Bouchikh M, Ouadnouni Y, Smahi M, Msougar Y, Lakranbi M, Achir A, Caidi M, Harrak L, El Aziz S, Benosman A
Service de Chirurgie thoracique, CHU Ibn Sina, Rabat, Maroc.
Rev Mal Respir. 2008 Nov;25(9):1110-4. doi: 10.1016/s0761-8425(08)74981-7.

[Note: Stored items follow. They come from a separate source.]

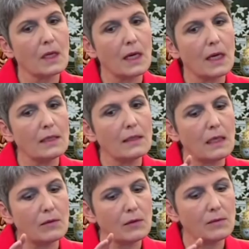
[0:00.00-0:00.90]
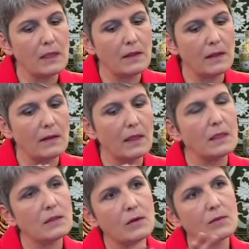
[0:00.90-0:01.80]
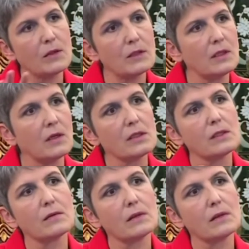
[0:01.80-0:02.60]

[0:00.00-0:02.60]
And that would mean that the Hindu community also,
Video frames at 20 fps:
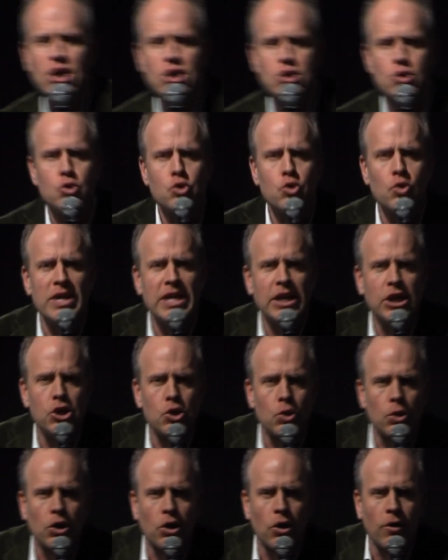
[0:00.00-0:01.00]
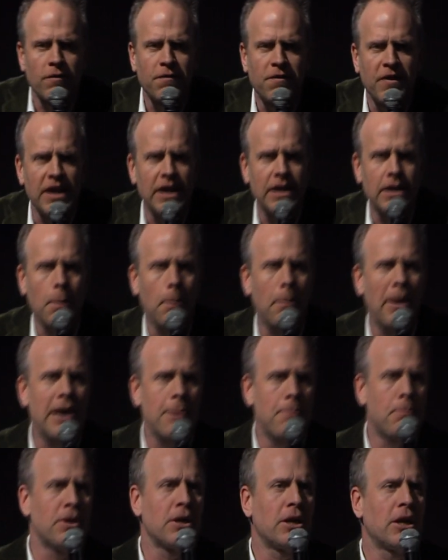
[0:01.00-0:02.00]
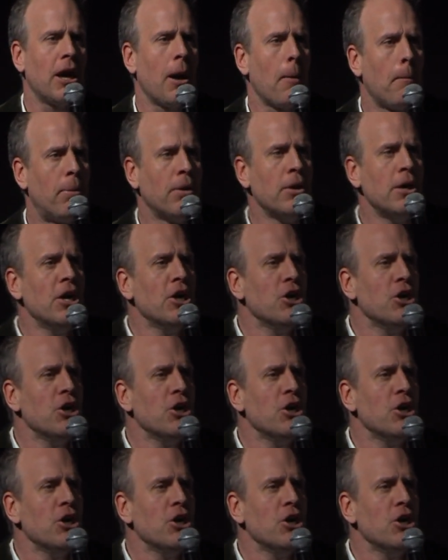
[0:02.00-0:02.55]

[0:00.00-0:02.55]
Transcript: You drink your coffee in a paper cup.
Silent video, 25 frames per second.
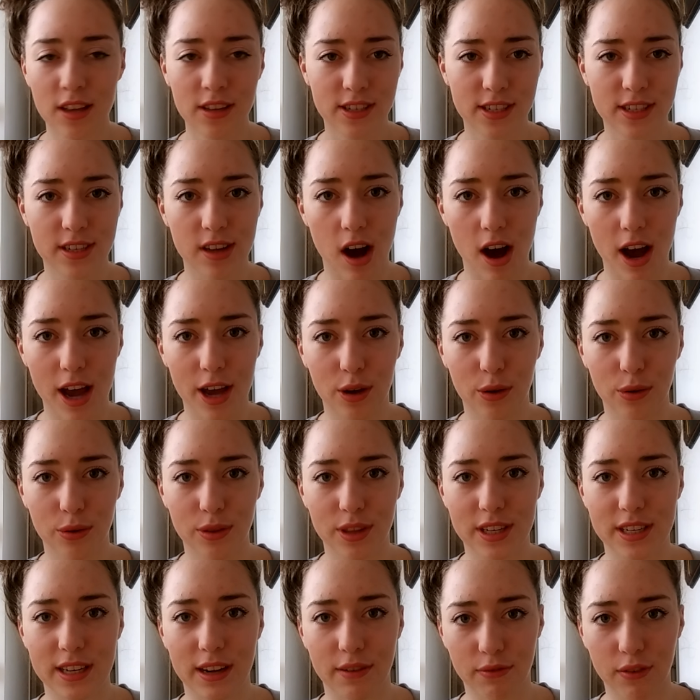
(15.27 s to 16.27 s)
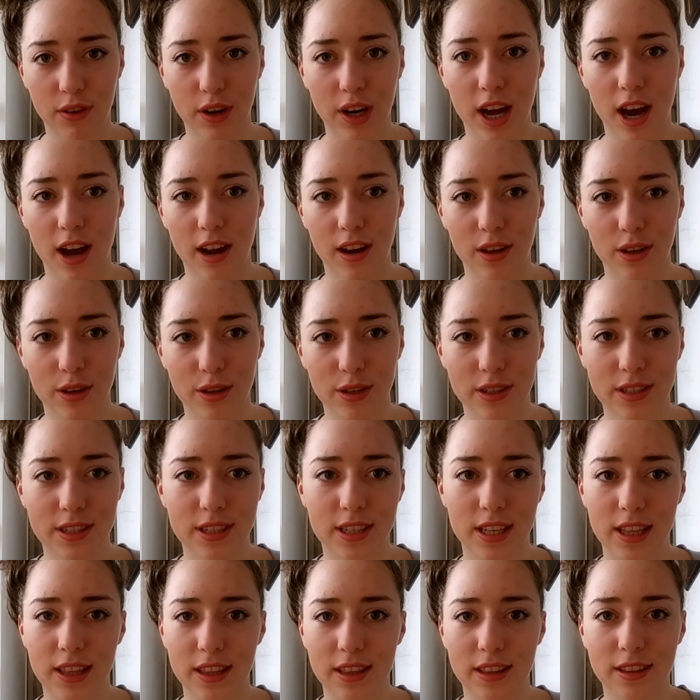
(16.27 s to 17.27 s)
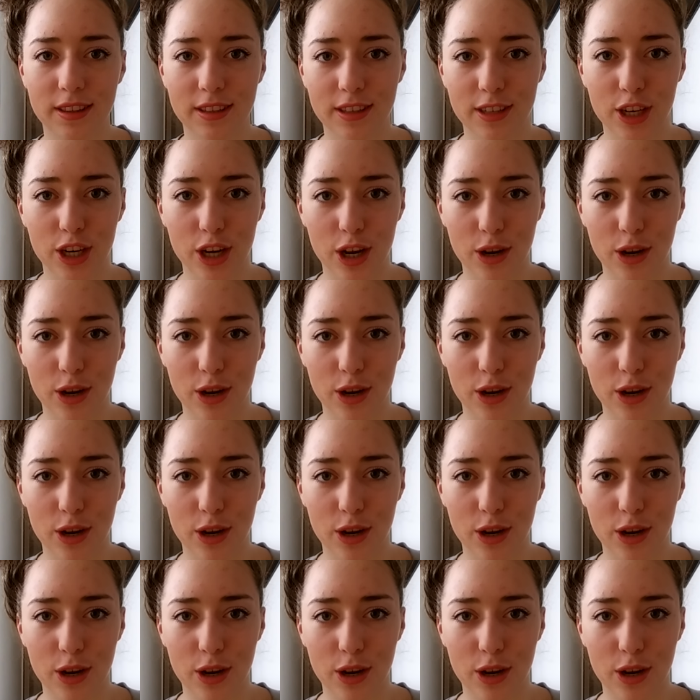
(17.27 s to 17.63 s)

style the different colours and,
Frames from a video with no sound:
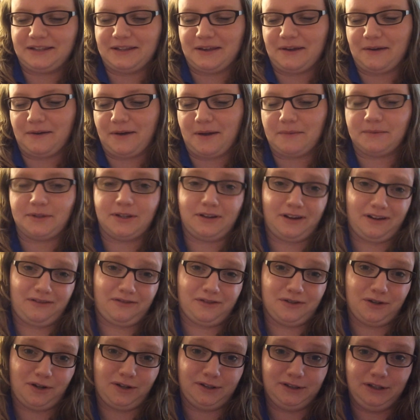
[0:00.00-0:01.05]
so I'm sorry
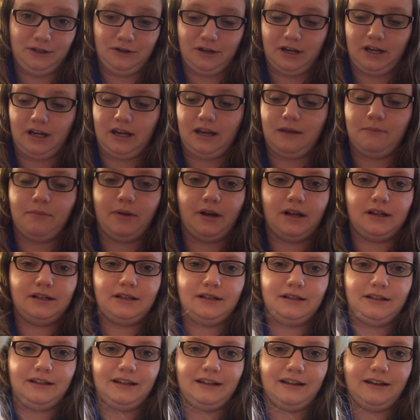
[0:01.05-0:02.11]
for doll nudity, but
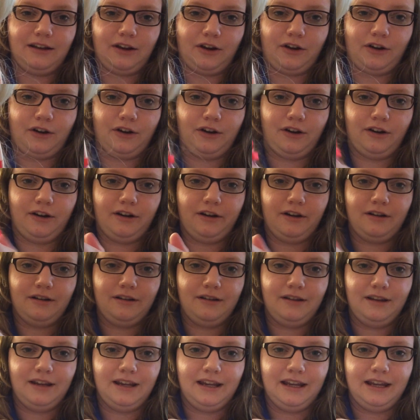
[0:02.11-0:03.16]
her
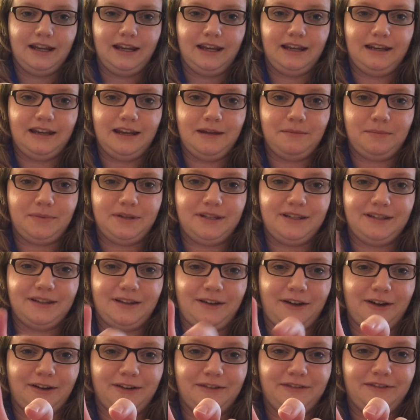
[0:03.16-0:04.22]
nips
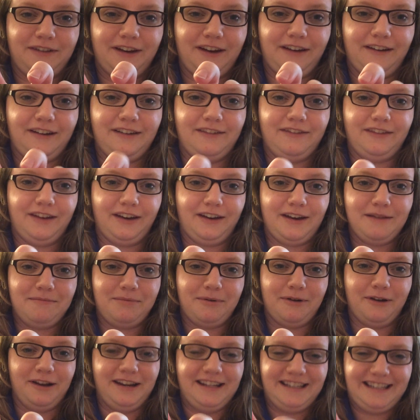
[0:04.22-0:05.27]
are very
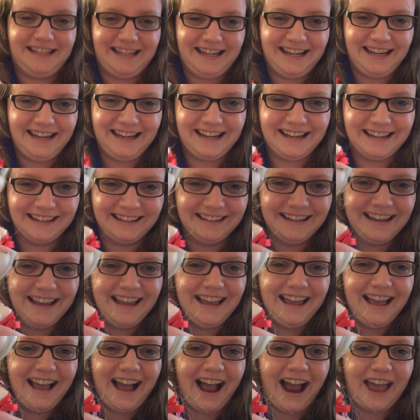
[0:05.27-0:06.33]
pointy.
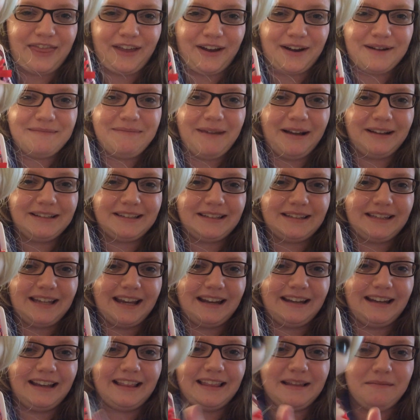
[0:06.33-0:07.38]
I thought about
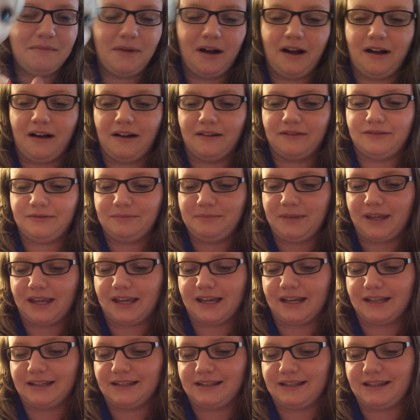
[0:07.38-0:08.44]
sanding them off
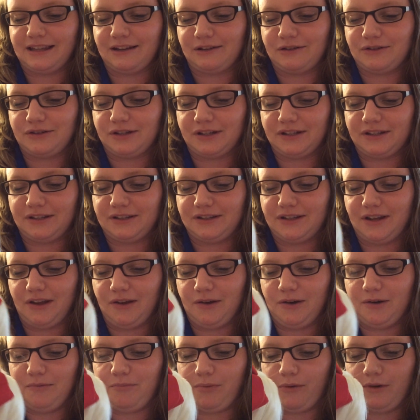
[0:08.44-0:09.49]
because they're just
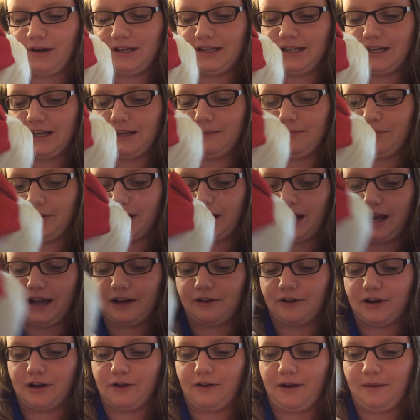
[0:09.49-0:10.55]
so pointy, but I
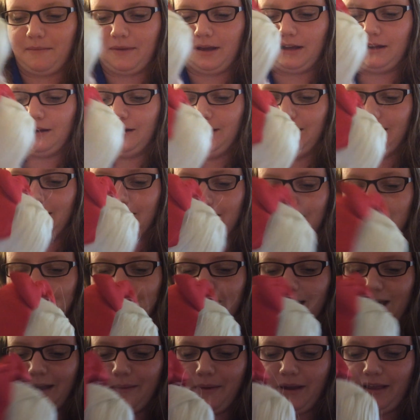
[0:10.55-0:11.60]
don't know. I
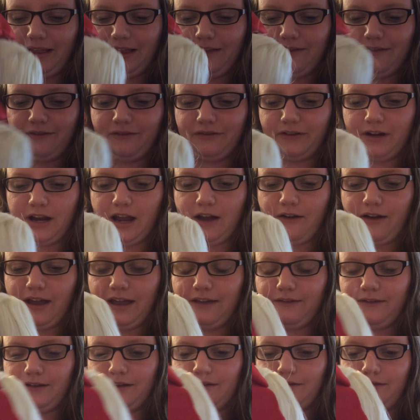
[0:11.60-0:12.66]
might leave them for now. I
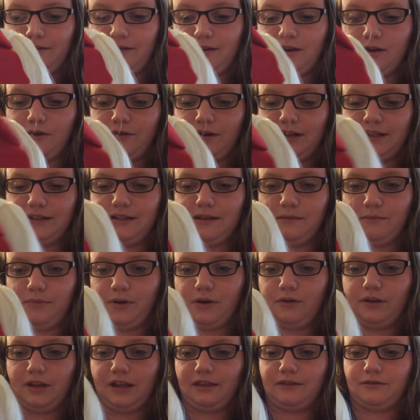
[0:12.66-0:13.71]
haven't noticed them
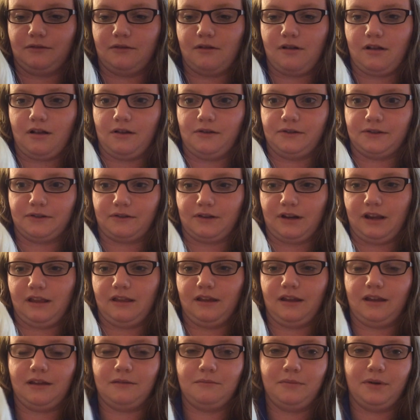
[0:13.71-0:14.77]
poking through clothes or
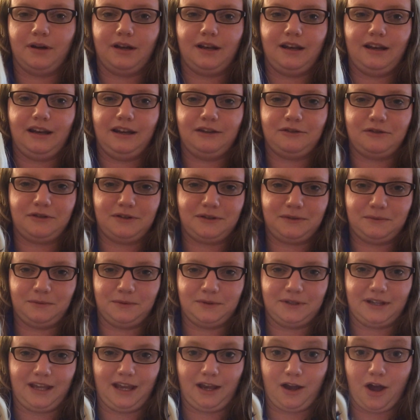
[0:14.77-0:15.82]
anything, but it just
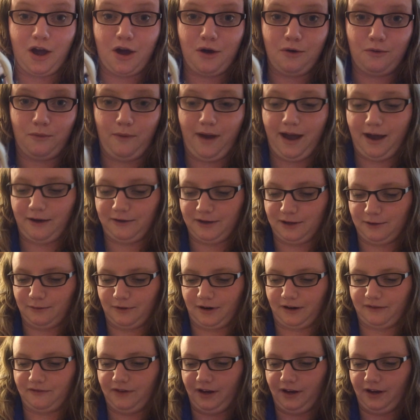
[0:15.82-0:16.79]
was like, oh wow, you are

Extrapulmonary intrathoracic hydatid cysts are unusual but they may be multiple, particularly during a secondary dissemination. With the aim to clarify the origins of this dissemination, we report our experience in the treatment of multiple thoracic extrapulmonary hydatidosis (MTEH).
Between January 1995 and December 2004, 41 patients were operated on for MTEH in our department. Chest roentgenogram and computed tomography were the main means of diagnosis. The treatment consisted of total surgical removal of the intact cysts. The approach was a postero-lateral thoracotomy (right in 29 cases, left in 8 cases, bilateral in 3 cases) and a median sternotomy in one case. All patients received complementary medical treatment with Albendazol.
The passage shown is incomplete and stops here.